Following a dispute over the legality of an election to the Grand Mastership of GLRP, the party disputing the election took control of the civil association under which the Obedience had legal existence. In 1996 a large majority of the members of that body created a new civil association under the name "Grande Loja Legal de Portugal/Grande Loja Regular de Portugal" (GLLP/GLRP). The GLLP/GLRP considers itself to be entirely continuous with the Grand Lodge founded in 1991, and unconnected with the body which holds legal title to the original name, and which it considers to be a clandestine organization. This position is upheld by the regular Masonic world, which is acknowledged by the United Grand Lodge of England which prints the date "1991" in its annual Year Book after the entry for the GLLP/GLRP.

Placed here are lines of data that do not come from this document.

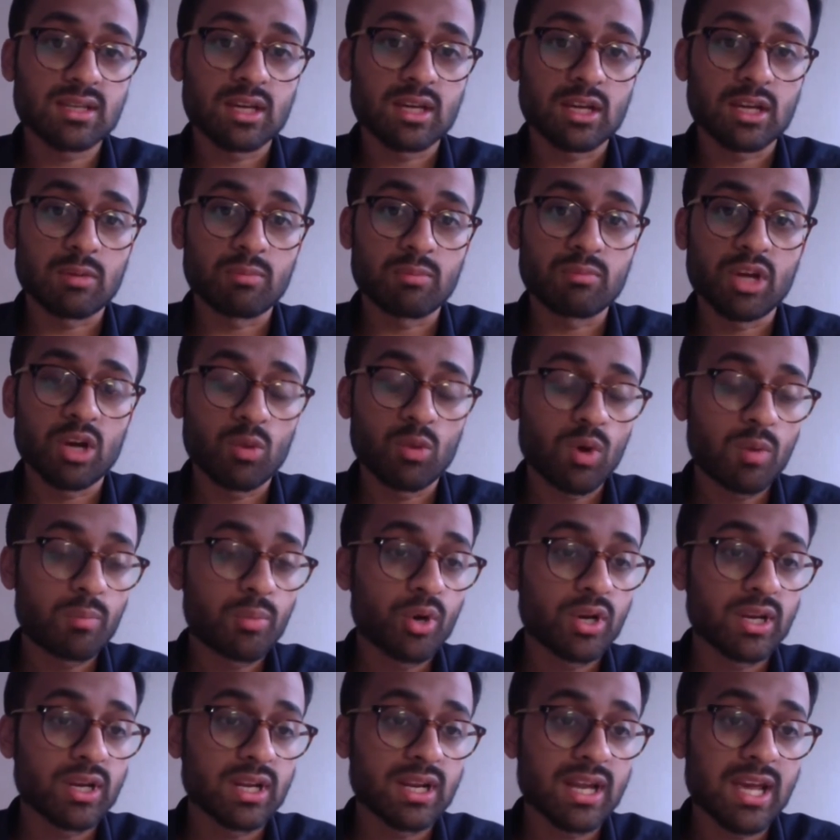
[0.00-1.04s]
At one
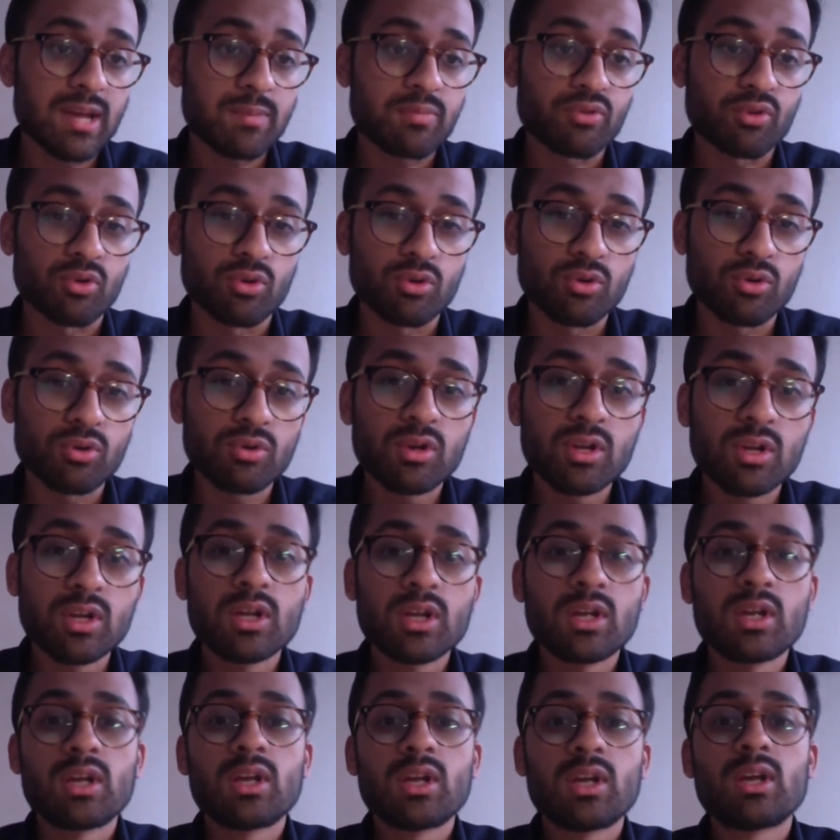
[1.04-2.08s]
point in April,
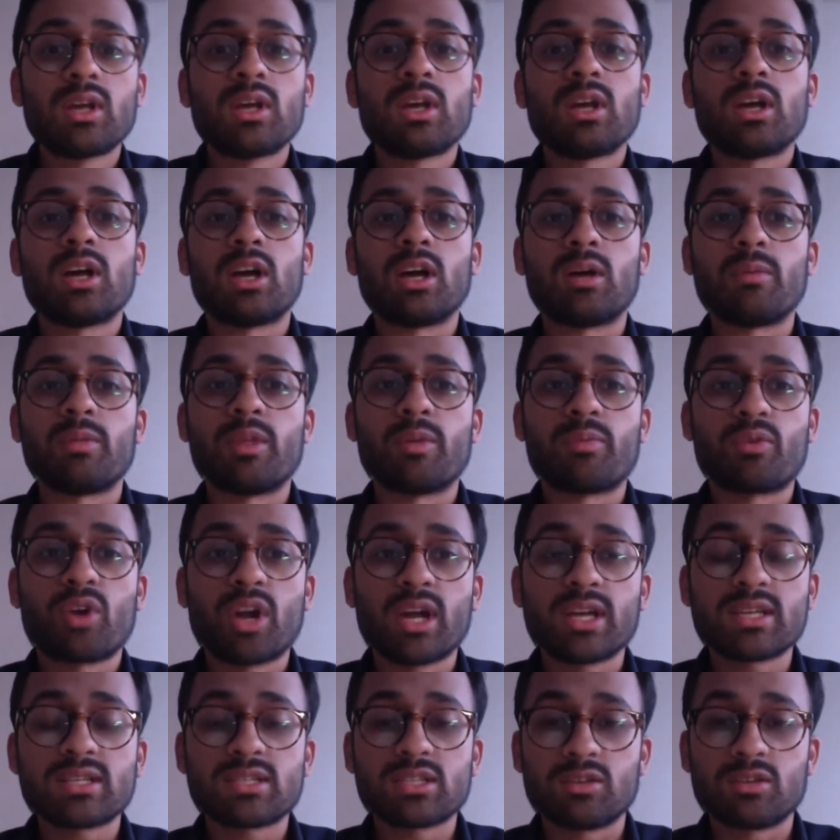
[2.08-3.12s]
the
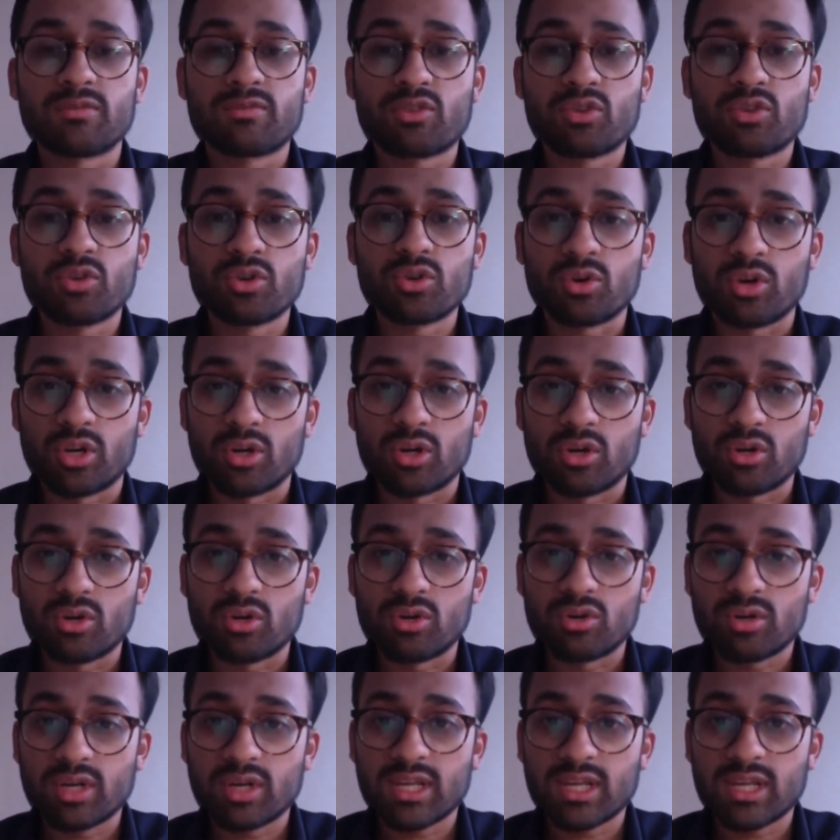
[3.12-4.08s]
price of crude oil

Almost all Regular Masonic jurisdictions worldwide recognise the GLLP/GLRP as the only (native) regular masonic authority in Portugal. These include the three Home Grand Lodges, which are the three original and oldest Grand Lodges in Freemasonry, the United Grand Lodge of England, the Grand Lodge of Ireland, and the Grand Lodge of Scotland.

As the rather cumbersome legal name exists chiefly for legal reasons, the Grand Lodge is often known in English as simply "The (Legal) Regular Grand Lodge of Portugal". This is the name used by the Grand Lodge of Scotland, and by the United Grand Lodge of England, although it is further shortened to just "Grand Lodge of Portugal (Legal)" on the UGLE website.

==Le Droit Humain==
The Portuguese Federation of Le Droit Humain (Portuguese: Ordem Maçónica Mista Internacional Le Droit Humain - Federação Portuguesa) was founded in 1923 by Adelaide Cabete. After the coup d'état of 28 May 1926 the dictatorial regime Estado Novo forbade masonry in the country and the order fades away. In 1980 a new lodge is opened and a new era for the Portuguese Federation of Le Droit Humain begins.

==United Grand Lodge of England==
On 17 April 1735 Lord Weymouth, Grand Master of the Grand Lodge of England received a petition from Brethren residing in Lisbon. This was granted and a Provincial Grand Lodge was created. The United Grand Lodge of England (UGLE) is in amity with the GLLP/GLRP, which it recognises as fully regular. However, owing to the sizeable British ex-patriate community in Portugal, there are also several UGLE lodges warranted and operating in the country. These use English rituals, and work in the English language. They are controlled directly from London, and the UGLE appoints a local Grand Inspector for day to day supervision of these English lodges.

==Other jurisdictions==
There are several small Co-Masonic groups in Portugal including a small unrecognised jurisdiction named Grande Loja Nacional Portuguesa.